EXERCISE INPUT:

—————

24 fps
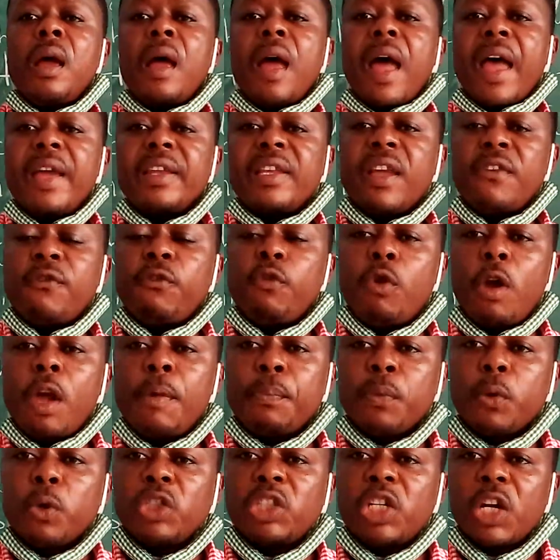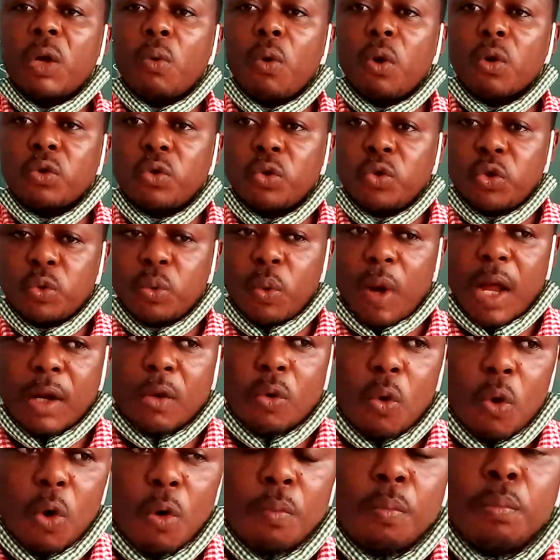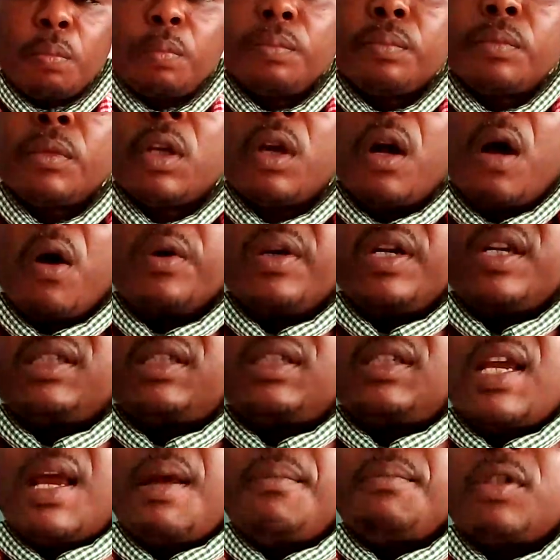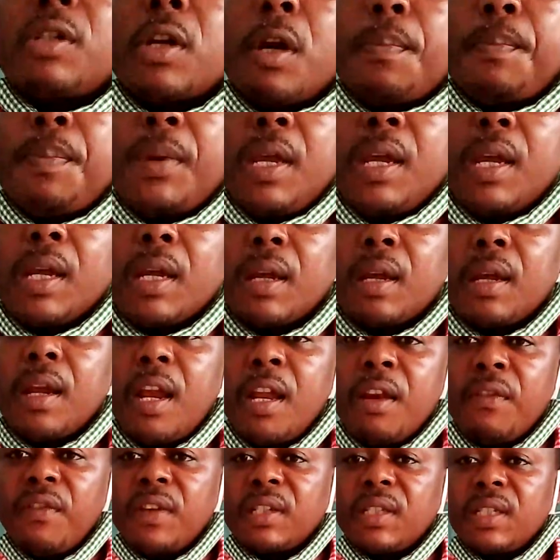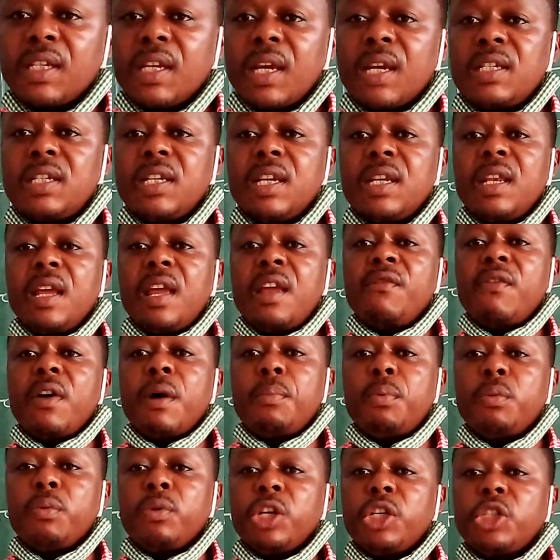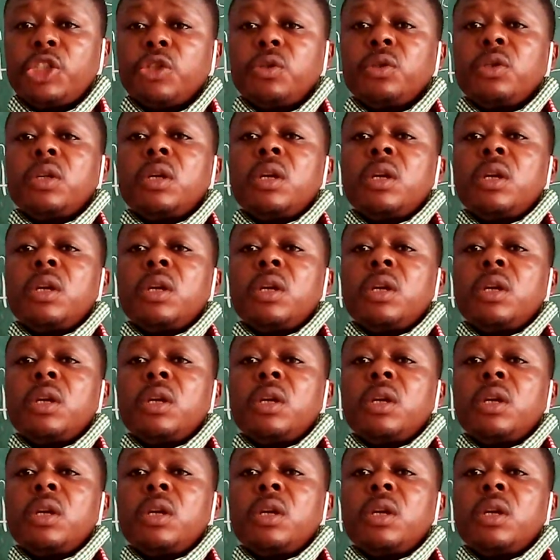I gave you a project work to do at home on this same topic, investigating evaporation.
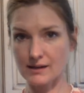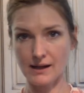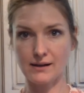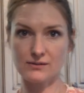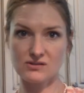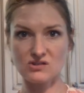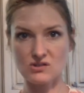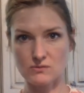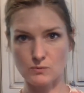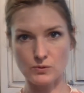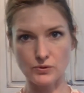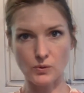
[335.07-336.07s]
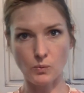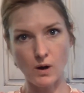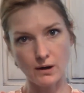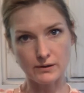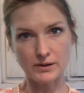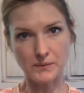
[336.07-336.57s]
kind of swirled the
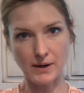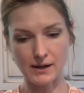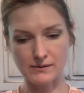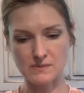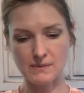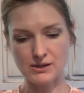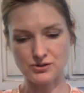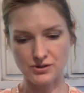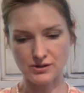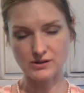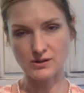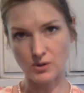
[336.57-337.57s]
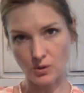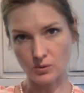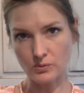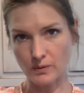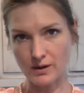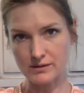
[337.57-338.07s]
water around to make sure that the
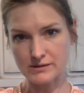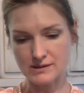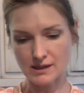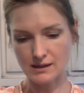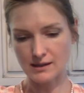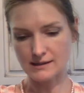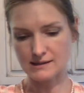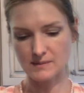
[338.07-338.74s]
cold water stayed next to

—————

WHAT THE TASK REQUIRES: Everything from the line with "[336.07-336.57s]" through the last line of the listing above is to be copied exactly, both ends included, except the pictures.

PROBLEM SOLUTION:
[336.07-336.57s]
kind of swirled the
[336.57-337.57s]
[337.57-338.07s]
water around to make sure that the
[338.07-338.74s]
cold water stayed next to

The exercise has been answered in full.